I was adopted at six weeks of age and, once an adult, found my birth parents. I now have a "blended" family, but of another sort. I have a "half" brother and sister by my birth mother and her husband, but don't call them that. And I have the brother I grew up with, who is truly not a "blood" relative of mine at all.
I am still learning how to use these experiences in raising our own daughter who is adopted, and the children we are waiting for from God, but each day is a new day and I know God will lead me in the way I should go.
Sara
Thank you for the encouragement, because I am on the verge of giving up. I say that, but in my heart I know that I can't really give up. I am committed to my husband, but just so stressed and battle weary from the many trials.
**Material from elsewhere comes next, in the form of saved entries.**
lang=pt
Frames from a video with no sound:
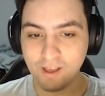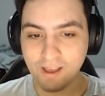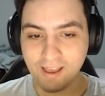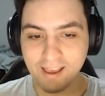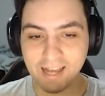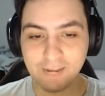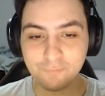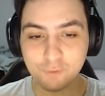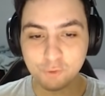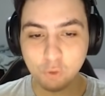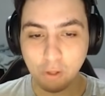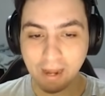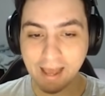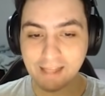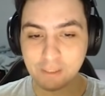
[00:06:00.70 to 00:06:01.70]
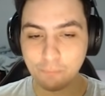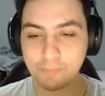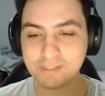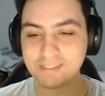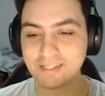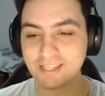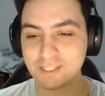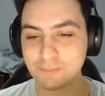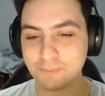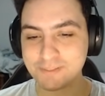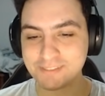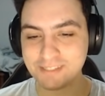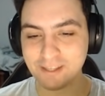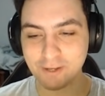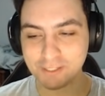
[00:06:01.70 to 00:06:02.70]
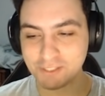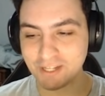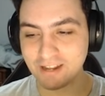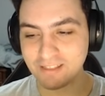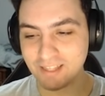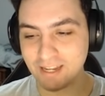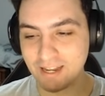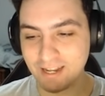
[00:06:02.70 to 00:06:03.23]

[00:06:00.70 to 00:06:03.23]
Ela ficou dourada. Eu pensei que, tipo assim, eu ia atirar nele e ele iaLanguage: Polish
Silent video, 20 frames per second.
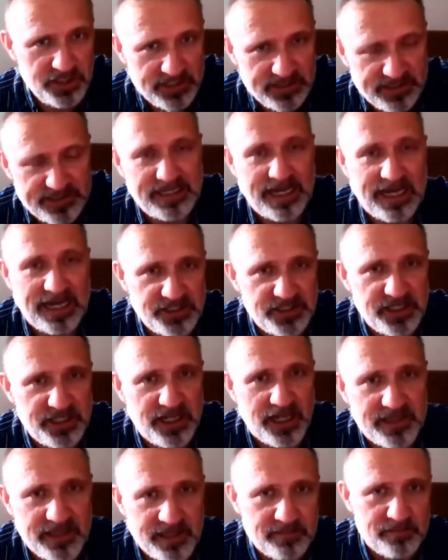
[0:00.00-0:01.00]
stać na
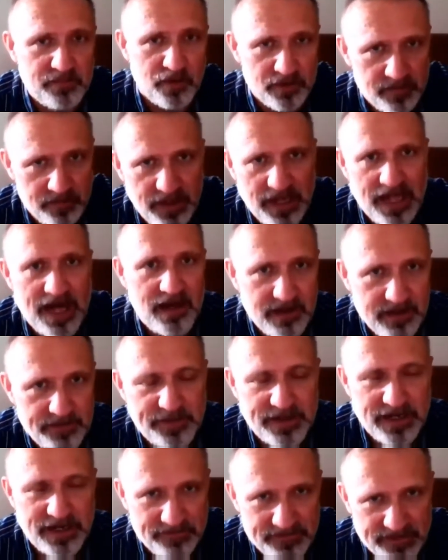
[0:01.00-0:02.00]
tym Mont Blanc,
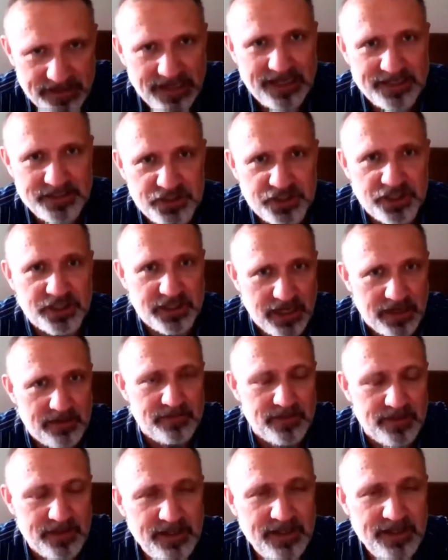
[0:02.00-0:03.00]
prawda, tak. czy tam,
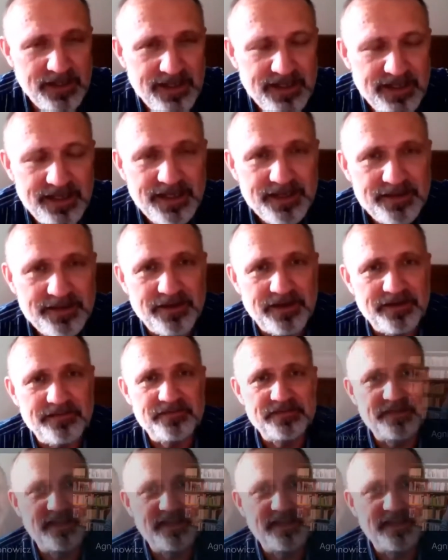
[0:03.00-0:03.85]
prawda,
I am so sad that he does not love my kids more and treat them like our "own". He gives me such a hard time about things I need to buy for them... like glasses or expensive calculator needed for school. I know we'll get through it but I feel like my heart is wilting and I'm just so sad that we are not on the same page. He's battle weary too. He says we're on the same page, but it doesn't look like it to me. I need to keep looking to God. I know he will meet every need. I know He doesn't give more than we can handle. I know all these things in my head, but my heart still hurts...
At 23, I found myself headed for divorce ... except instead of being a single mom of 2, I had approximately 8 children in my home everyday. You see, I became a babysitter so I could be home with my children. Two of the children I was babysitting are now my step-children. I can tell you first-hand that blended families aren't easy ... especially when there are issues of domestic violence, sexual abuse, and medical conditions in children caused by a mother's drinking and drug consumption during pregnancy. I went into this thinking love would be enough; it isn't. The ONLY way to blend a family is with a close network of trustworthy family members and friends, and a whole LOT of prayer! Thank you for publishing a devotion that reminded me to be a support to others. I always try to leave the path a little smoother for those who travel behind me. I will make a more conscious effort in the future to keep other blended families in my prayers.
I loved this devotion MB -- you know how important my stepfamily is to me too. My "step-aunt" calls us "framily" -- the family we choose for ourselves.